位置決め針が入ると,3つの抵抗ゾーンを通過する感触が得られる。 1番目は腸骨外側皮質.2番目は仙腸関節の腸骨側.3番目は仙腸関節の仙骨側を通る。 4番目の抵抗を感じたら.ガイド針の進入を止める必要がある。
5.股関節の後外側からのアプローチ
特に血管は保護し.必要であれば結紮し.血管の引き込みによる手術の困難さを回避する。
異所性骨化の防止に留意すること。 手術中は軟部組織の損傷を軽減するために優しく操作し.手術後は多量の生理食塩水で繰り返し洗浄する。 術後は抗炎症性疼痛剤25mgを1日3回.3ヶ月間服用することで.異所性骨化を効果的に予防することができます。 重度の異所性骨化が関節の機能に影響を与える場合は.手術で取り除く必要がありますが.手術後の再発率が非常に高いのが特徴です。
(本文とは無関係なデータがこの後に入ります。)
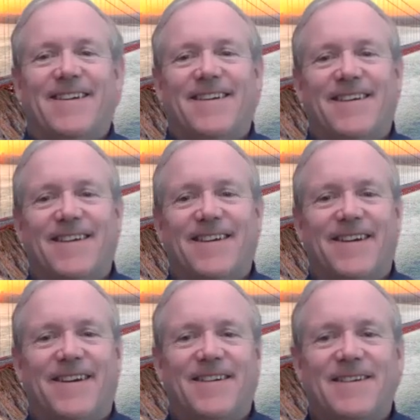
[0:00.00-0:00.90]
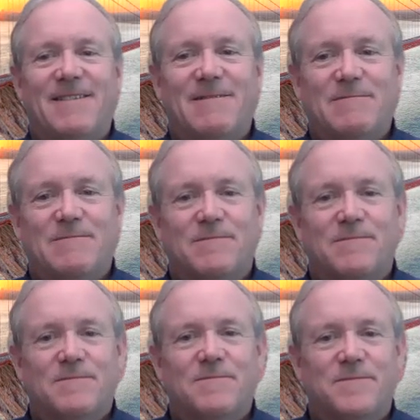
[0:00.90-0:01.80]

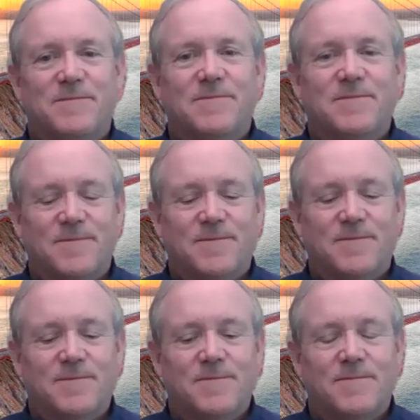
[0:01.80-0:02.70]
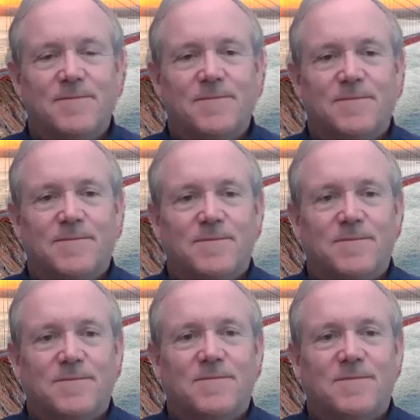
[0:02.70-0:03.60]

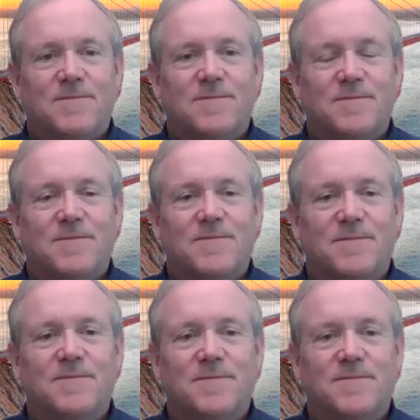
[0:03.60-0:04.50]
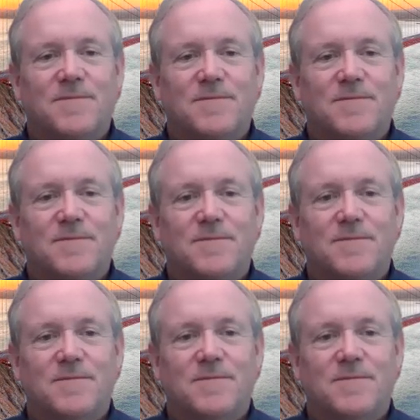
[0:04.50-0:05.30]
[no speech]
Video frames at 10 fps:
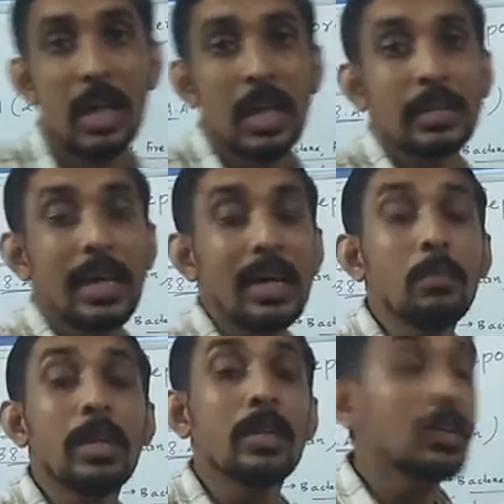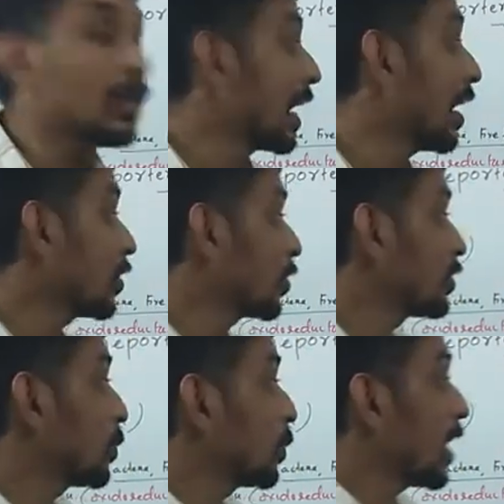That
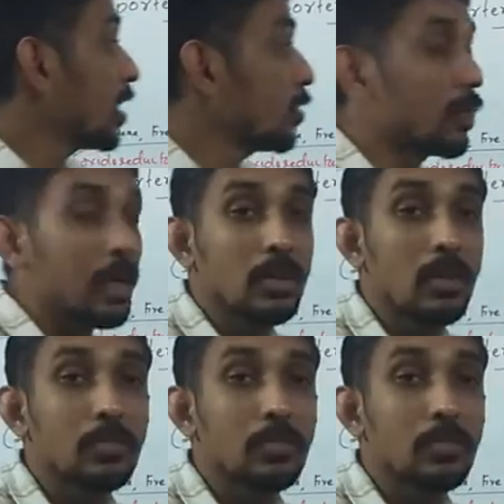the main function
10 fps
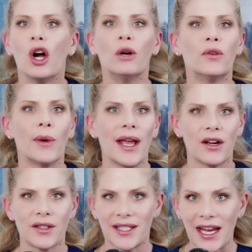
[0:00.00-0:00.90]
override
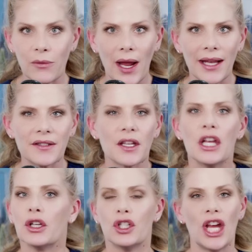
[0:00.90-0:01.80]
our state rights,
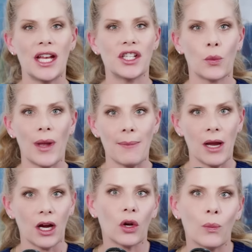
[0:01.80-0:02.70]
could change the way
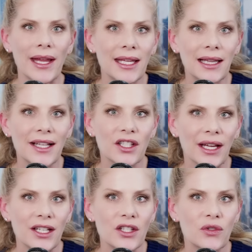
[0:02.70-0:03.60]
America regulates our
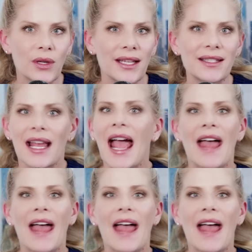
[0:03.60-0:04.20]
industries,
手術の際.坐骨神経を傷つけないように注意してください。
以上が骨盤(寛骨)骨折に対する一般的な手術アプローチで.この他に腸骨大腿部アプローチ.拡張腸骨大腿部アプローチ.Y字切開などがありますが.傷が重くなる.出血が多い.手術時間が長くなるというデメリットがあり.臨床ではあまり使用されていません。
近年.骨盤損傷の重大性.複雑性が広く認識され.バイオメカニクス.手術手技.画像診断において大きな進歩が見られます。 したがって.術者は骨盤骨折の重大性を認識し.慎重に手術計画を選択し.手術適応を厳守し.手術設備を十分に準備し.特に画像監視と神経生理学的監視を行うことで.骨盤損傷患者の良好な機能回復を確保する必要があります。